Walker will chair the committee which will also comprise Honda's Roger Griffiths and his Chevrolet counterpart Chris Berube, as well as Dallara's head of R&D Andrea Toso and Firestone's Dale Harrigle.
Dario Franchitti and Ryan Hunter-Reay will be the driver representatives, and Penske Racing president Tim Cindric and Bryan Herta Autosport's Bryan Herta will represent the team owners. Rounding off the committee will be IndyCar's senior vice-president of operations Brian Barnhart, and vice president of technology Will Phillips.
Walker also said that it was is job to ensure that IndyCar as once again setting the pace in innovation and raw speed in motor racing.
"In a way, we're going back to the future," he said. "Indy cars have always been about innovation and speed, and our goal is to open the door for that again. We'll start with our current car platform and give our teams and suppliers more ability to affect how they race. We always have to be mindful of costs, but that doesn't mean we can't manage improvements to create more exciting racing and at the same time do it safely."

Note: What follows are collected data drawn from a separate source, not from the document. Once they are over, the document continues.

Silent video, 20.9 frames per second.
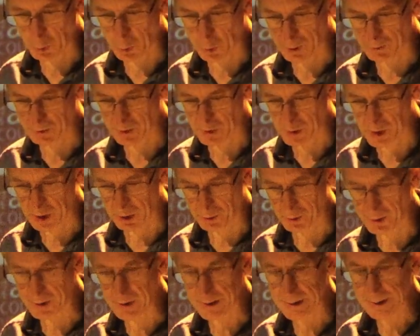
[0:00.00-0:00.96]
wonderful
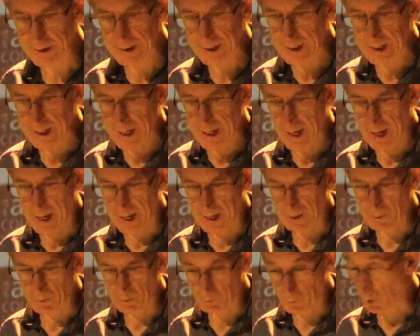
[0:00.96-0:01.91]
children,
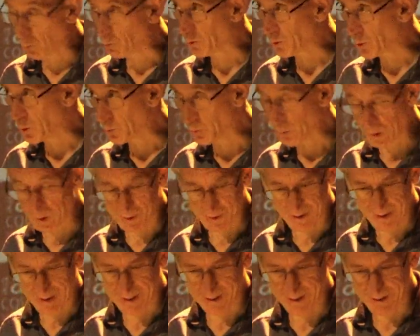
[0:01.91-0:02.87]
both of whom
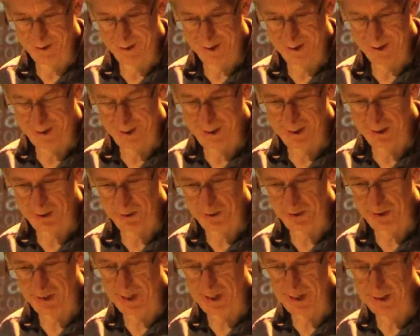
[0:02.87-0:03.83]
are here
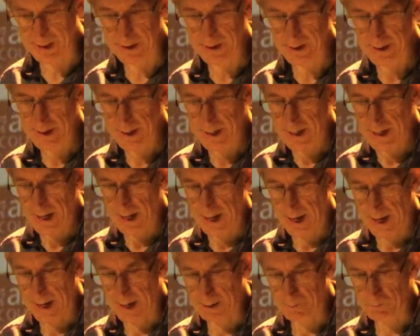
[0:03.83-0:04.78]
today.
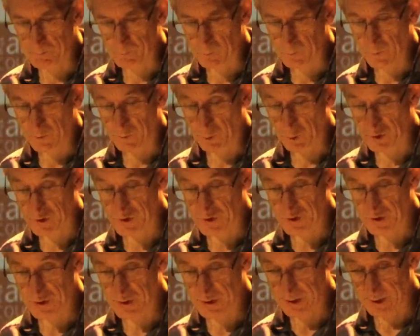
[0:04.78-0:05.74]

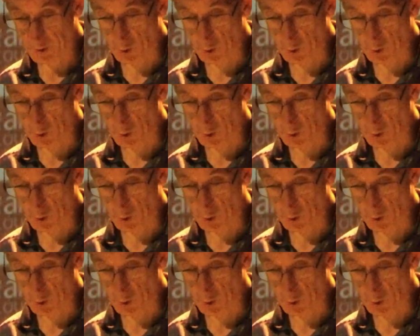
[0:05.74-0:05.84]
First, aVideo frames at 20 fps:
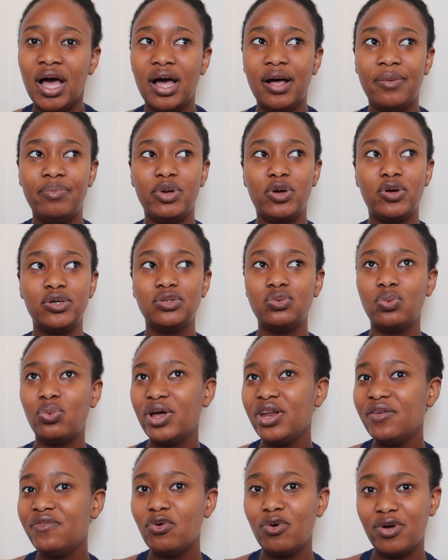um because
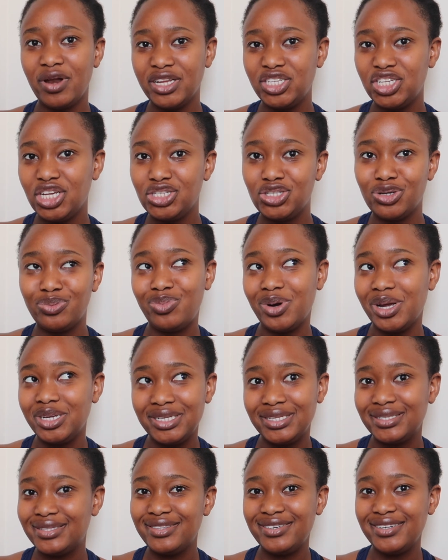what if you want to change your
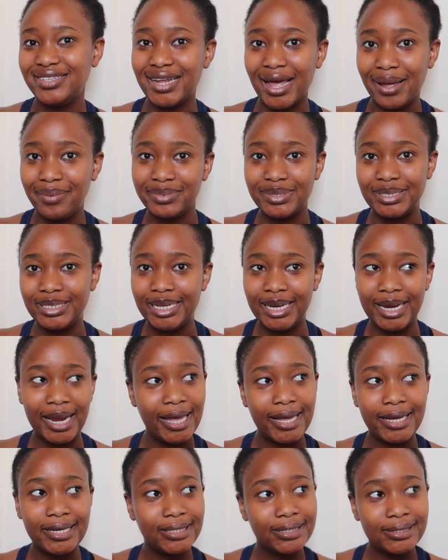brushes three times a day
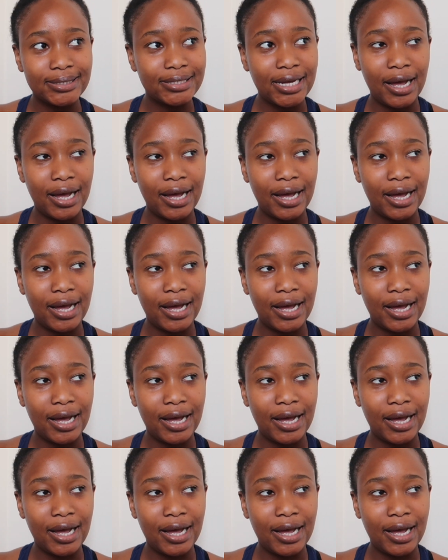like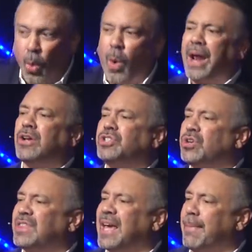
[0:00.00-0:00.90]
Why don't
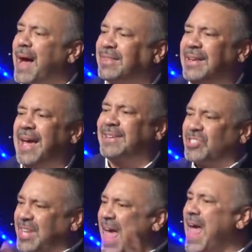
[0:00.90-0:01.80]
you think about the
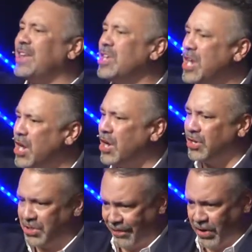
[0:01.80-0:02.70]
next 10
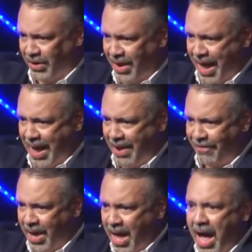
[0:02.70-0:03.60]
years of your life
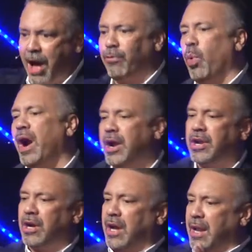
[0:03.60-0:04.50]
of where
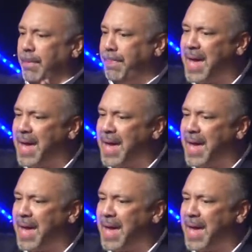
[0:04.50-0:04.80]
you're going toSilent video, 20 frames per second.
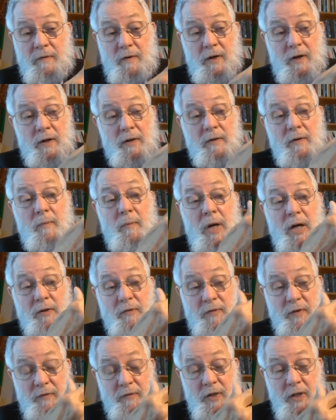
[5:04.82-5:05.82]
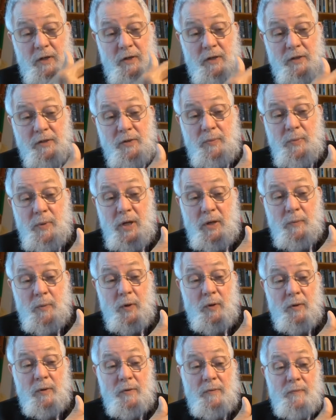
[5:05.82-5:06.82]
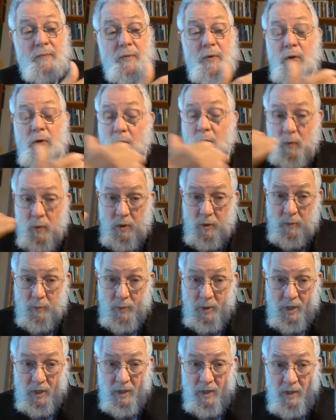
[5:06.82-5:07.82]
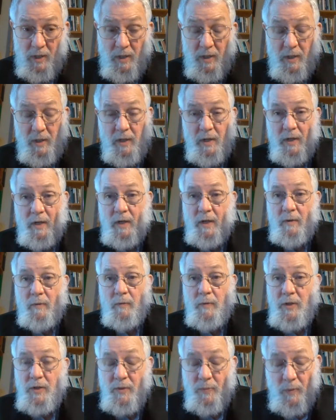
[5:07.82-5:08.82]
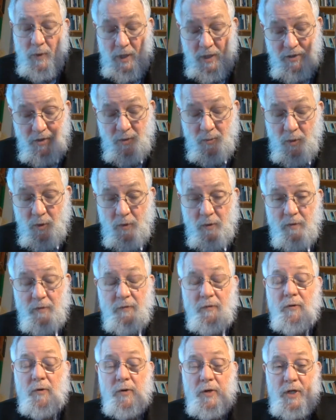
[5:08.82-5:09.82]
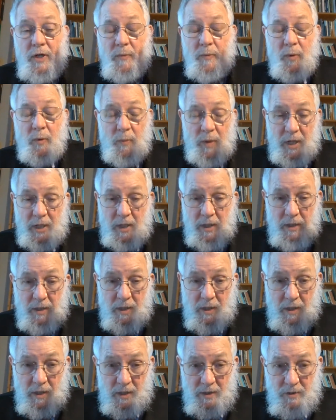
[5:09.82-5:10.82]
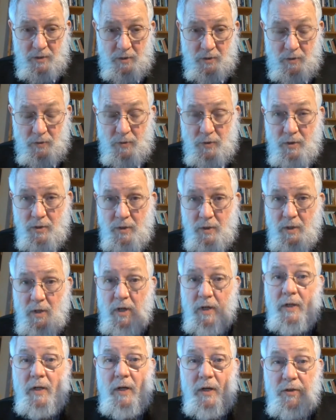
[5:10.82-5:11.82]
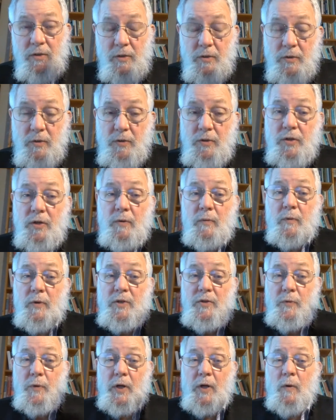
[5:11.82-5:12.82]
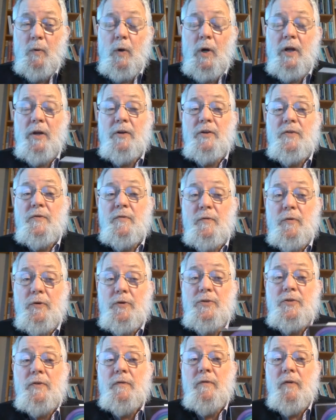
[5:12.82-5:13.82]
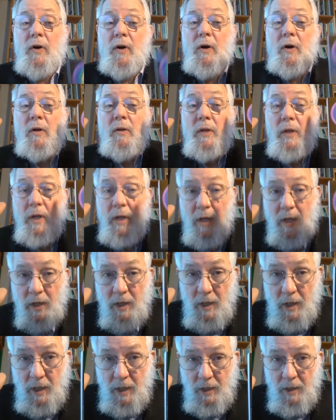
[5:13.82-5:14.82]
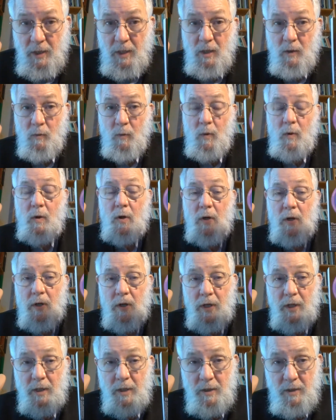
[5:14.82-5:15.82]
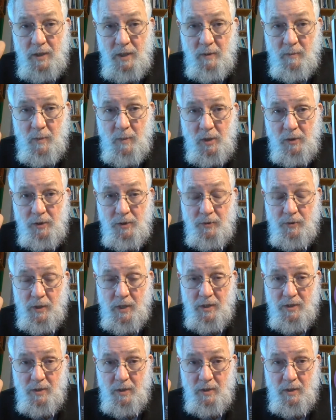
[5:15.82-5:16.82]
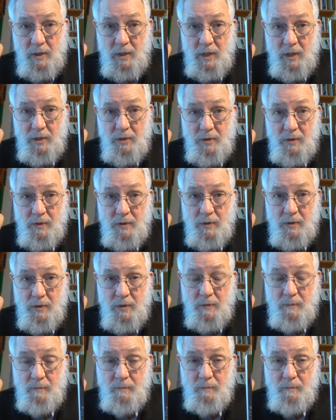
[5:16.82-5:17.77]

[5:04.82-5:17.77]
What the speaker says: about 1,500 people who will be responsible for implementing the Constitution, a Constitution which requires, first of all, ending war and demilitarizing the nations.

Speed records at Indianapolis have remained static since Arie Luyendyk set the current benchmark of 237.498mph in qualifying 17 years ago.
"By managing improvements in certain components, speeds will gradually increase, and we could break the Indianapolis Motor Speedway track record by our 100th running in 2016," added Miles.
Earlier in the day, former IndyCar driver Alex Zanardi received a special presentation on the front stretch of the Indianapolis Motor Speedway on the world-famous yard of bricks at the start-finish straight. (See separate story
His former team boss Chip Ganassi gave Zanardi the Reynard 96I/Honda Indy car in which the Italian won the final race of the 1996 season at Mazda Raceway Laguna Seca after pulling off a risky move on race leader Bryan Herta.
"It was a very special moment and special because it happened at Indy after such a long time since I joined this environment," said Zanardi, who went on to win CART titles in 1997 and '98. "The car does not have an engine so what I can do is sit in it and struggle with my fantasies of the days driving.
"When you accomplish something that is very special, it will stay forever," he added. "I can't more than three steps before I get recognized and stopped by somebody and welcomed and cheered by fans. It's fantastic. I just came here to enjoy a great race Sunday."